Return exactly the final stretch of the records below, opening with the line that contains "[00:00:00.10]" and closing with the last line.

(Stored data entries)
..........
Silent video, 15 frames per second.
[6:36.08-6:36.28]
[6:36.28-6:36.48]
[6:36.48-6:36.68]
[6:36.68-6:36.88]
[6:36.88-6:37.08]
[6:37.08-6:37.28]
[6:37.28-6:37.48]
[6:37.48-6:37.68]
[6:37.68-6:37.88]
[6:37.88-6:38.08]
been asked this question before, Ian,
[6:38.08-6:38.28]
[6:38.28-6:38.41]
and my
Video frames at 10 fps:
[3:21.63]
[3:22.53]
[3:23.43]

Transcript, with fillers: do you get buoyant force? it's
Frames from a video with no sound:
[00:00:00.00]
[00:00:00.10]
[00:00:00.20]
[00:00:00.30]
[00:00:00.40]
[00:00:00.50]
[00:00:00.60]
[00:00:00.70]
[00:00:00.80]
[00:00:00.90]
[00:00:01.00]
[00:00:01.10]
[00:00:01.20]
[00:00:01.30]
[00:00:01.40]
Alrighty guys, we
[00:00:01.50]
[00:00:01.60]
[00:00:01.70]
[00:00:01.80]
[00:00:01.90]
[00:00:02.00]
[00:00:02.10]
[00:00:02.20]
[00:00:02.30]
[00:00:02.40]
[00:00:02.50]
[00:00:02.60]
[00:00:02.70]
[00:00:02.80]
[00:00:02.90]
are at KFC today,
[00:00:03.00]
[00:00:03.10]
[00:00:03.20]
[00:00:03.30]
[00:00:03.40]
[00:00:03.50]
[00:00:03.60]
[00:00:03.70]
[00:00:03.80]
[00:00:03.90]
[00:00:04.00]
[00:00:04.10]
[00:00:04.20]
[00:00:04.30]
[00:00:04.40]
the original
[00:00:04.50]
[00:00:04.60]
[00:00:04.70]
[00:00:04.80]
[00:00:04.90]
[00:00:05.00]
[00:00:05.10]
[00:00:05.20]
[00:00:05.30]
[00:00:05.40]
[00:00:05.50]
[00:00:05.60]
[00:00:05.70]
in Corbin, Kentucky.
..........
- _Written answer_:
[00:00:00.10]
[00:00:00.20]
[00:00:00.30]
[00:00:00.40]
[00:00:00.50]
[00:00:00.60]
[00:00:00.70]
[00:00:00.80]
[00:00:00.90]
[00:00:01.00]
[00:00:01.10]
[00:00:01.20]
[00:00:01.30]
[00:00:01.40]
Alrighty guys, we
[00:00:01.50]
[00:00:01.60]
[00:00:01.70]
[00:00:01.80]
[00:00:01.90]
[00:00:02.00]
[00:00:02.10]
[00:00:02.20]
[00:00:02.30]
[00:00:02.40]
[00:00:02.50]
[00:00:02.60]
[00:00:02.70]
[00:00:02.80]
[00:00:02.90]
are at KFC today,
[00:00:03.00]
[00:00:03.10]
[00:00:03.20]
[00:00:03.30]
[00:00:03.40]
[00:00:03.50]
[00:00:03.60]
[00:00:03.70]
[00:00:03.80]
[00:00:03.90]
[00:00:04.00]
[00:00:04.10]
[00:00:04.20]
[00:00:04.30]
[00:00:04.40]
the original
[00:00:04.50]
[00:00:04.60]
[00:00:04.70]
[00:00:04.80]
[00:00:04.90]
[00:00:05.00]
[00:00:05.10]
[00:00:05.20]
[00:00:05.30]
[00:00:05.40]
[00:00:05.50]
[00:00:05.60]
[00:00:05.70]
in Corbin, Kentucky.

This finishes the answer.